The data Block Start

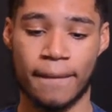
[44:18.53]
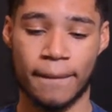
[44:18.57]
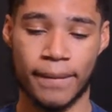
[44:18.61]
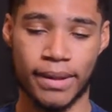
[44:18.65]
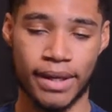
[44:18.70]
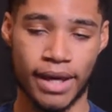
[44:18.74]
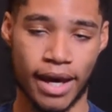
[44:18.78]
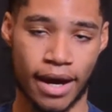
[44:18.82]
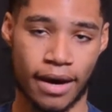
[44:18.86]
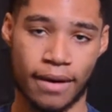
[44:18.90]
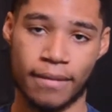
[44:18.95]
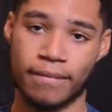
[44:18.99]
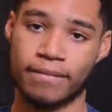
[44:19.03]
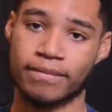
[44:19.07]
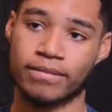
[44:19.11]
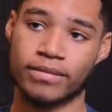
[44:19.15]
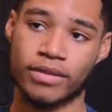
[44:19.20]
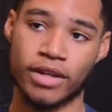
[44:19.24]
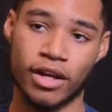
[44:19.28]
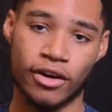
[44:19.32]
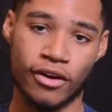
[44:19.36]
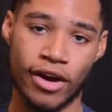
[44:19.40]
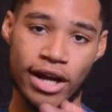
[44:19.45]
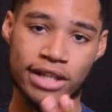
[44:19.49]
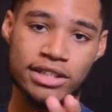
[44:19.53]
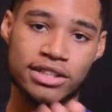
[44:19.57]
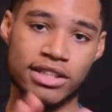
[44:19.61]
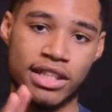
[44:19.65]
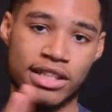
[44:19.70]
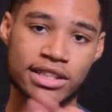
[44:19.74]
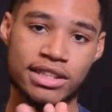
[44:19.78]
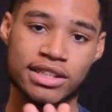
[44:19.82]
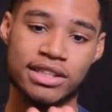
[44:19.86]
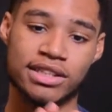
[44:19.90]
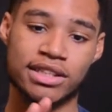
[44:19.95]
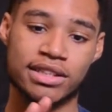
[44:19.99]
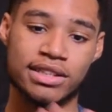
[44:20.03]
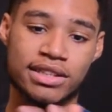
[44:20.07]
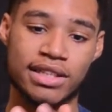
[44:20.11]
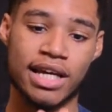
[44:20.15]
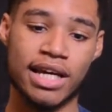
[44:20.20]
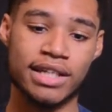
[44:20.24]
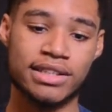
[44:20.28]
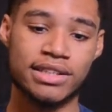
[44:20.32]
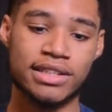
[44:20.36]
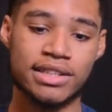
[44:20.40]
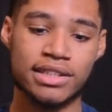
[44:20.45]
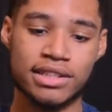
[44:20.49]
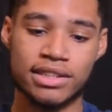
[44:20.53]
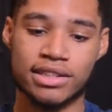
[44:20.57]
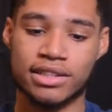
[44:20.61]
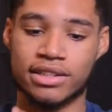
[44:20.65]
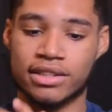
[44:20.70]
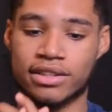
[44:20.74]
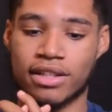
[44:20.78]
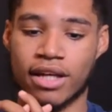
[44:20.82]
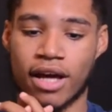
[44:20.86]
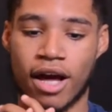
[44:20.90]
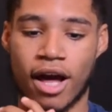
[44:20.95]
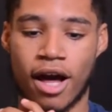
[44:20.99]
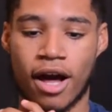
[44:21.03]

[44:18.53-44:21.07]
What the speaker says: yeah, congratulations to Texas.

The data Block End

=== Action item ===
Leave out every picture and copy the rest of the records exactly.

=== Result for this task ===
[44:18.53]
[44:18.57]
[44:18.61]
[44:18.65]
[44:18.70]
[44:18.74]
[44:18.78]
[44:18.82]
[44:18.86]
[44:18.90]
[44:18.95]
[44:18.99]
[44:19.03]
[44:19.07]
[44:19.11]
[44:19.15]
[44:19.20]
[44:19.24]
[44:19.28]
[44:19.32]
[44:19.36]
[44:19.40]
[44:19.45]
[44:19.49]
[44:19.53]
[44:19.57]
[44:19.61]
[44:19.65]
[44:19.70]
[44:19.74]
[44:19.78]
[44:19.82]
[44:19.86]
[44:19.90]
[44:19.95]
[44:19.99]
[44:20.03]
[44:20.07]
[44:20.11]
[44:20.15]
[44:20.20]
[44:20.24]
[44:20.28]
[44:20.32]
[44:20.36]
[44:20.40]
[44:20.45]
[44:20.49]
[44:20.53]
[44:20.57]
[44:20.61]
[44:20.65]
[44:20.70]
[44:20.74]
[44:20.78]
[44:20.82]
[44:20.86]
[44:20.90]
[44:20.95]
[44:20.99]
[44:21.03]

[44:18.53-44:21.07]
What the speaker says: yeah, congratulations to Texas.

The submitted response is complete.